The record contains two treating source statements from Dr. Wallace. In a

letter dated October 15, 2009, Dr. Wallace stated that Nifong “is permanently,
totally disabled due to rheumatoid arthritis.” AR 290. In an Arthritis Residual
Functional Capacity Questionnaire dated March 1, 2011, Dr. Wallace stated that
Nifong had severe pain in the right ankle, and moderate to severe pain in the left
knee and in both hands. AR 283, 289. Nifong’s pain would frequently interfere
with her attention and concentration. AR 284. She was “[c]apable of low stress
jobs.” AR 285. She could walk one block without rest or severe pain. She could
sit for 45 minutes at a time and for at least six hours in a day. She could stand or
walk for 20 minutes at a time or less than two hours in a day. AR 285-86. She
must walk every 60 minutes for 15 minutes. She must be able to shift positions at
will, and would need to take unscheduled breaks every 60 minutes. AR 286.
She could rarely lift and carry less than ten pounds, and could never lift and carry
ten pounds or more. AR 287. She could rarely twist, stoop (bend) or climb stairs.

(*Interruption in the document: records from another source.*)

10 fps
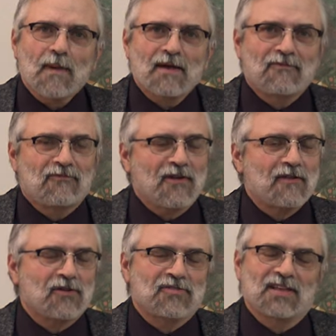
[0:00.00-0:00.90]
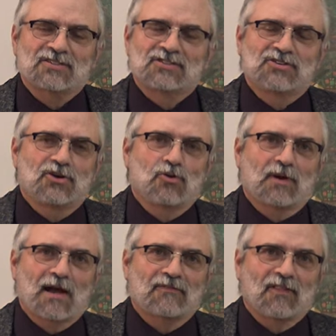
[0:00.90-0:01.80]
of my favorite things to do
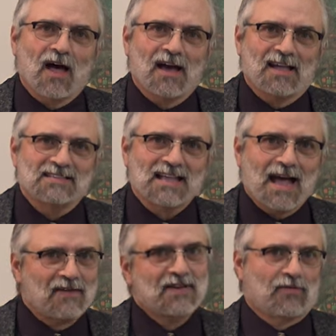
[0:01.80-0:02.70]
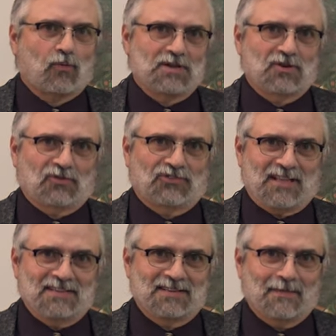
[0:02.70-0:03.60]
when I fly is I have to have the window
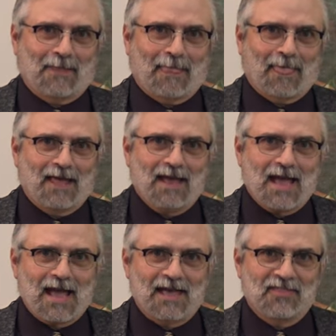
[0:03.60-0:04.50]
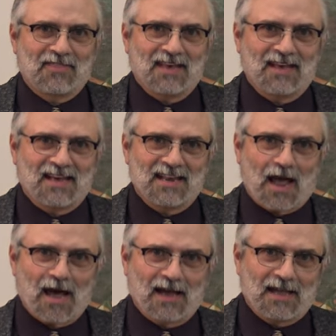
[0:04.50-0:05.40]
seat. And then
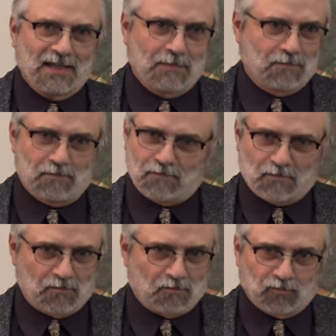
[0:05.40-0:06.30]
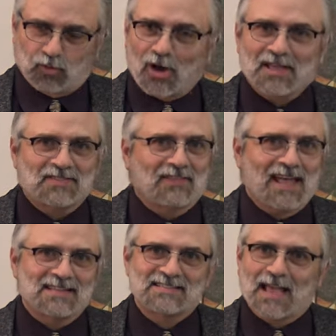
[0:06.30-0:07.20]
I look at the
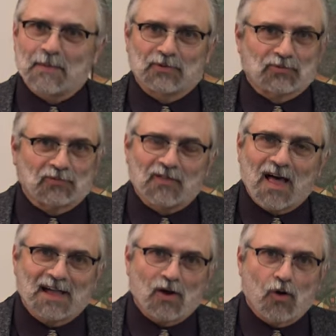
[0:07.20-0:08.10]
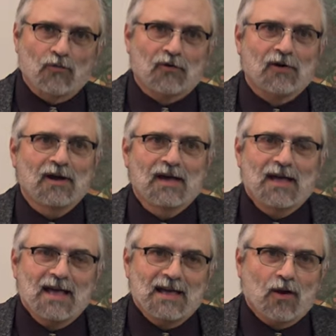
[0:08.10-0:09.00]
landscape as we're flying over
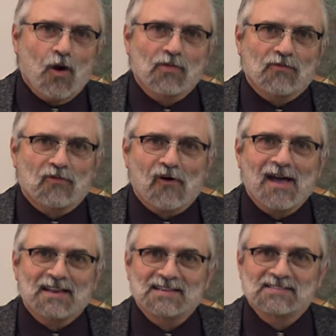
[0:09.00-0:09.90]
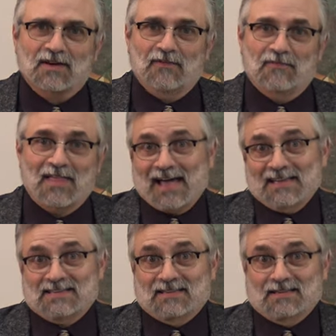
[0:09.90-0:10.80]
and all the varieties of
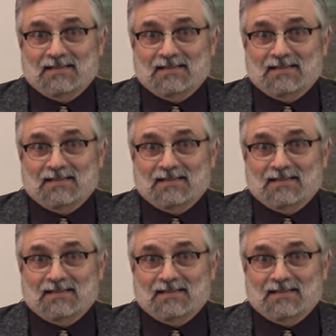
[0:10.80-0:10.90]
that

She could never crouch or climb ladders. Id. She has significant limitations in
doing repetitive reaching, handling or fingering. She can use her hands to grasp,
turn or twist objects for 20% of the day, use her fingers for fine manipulation for
5% of the day, and use her arms for reaching for 40% of the day. AR 288.
Dr. Wallace’s opinion was contradicted by other medical evidence. Dr.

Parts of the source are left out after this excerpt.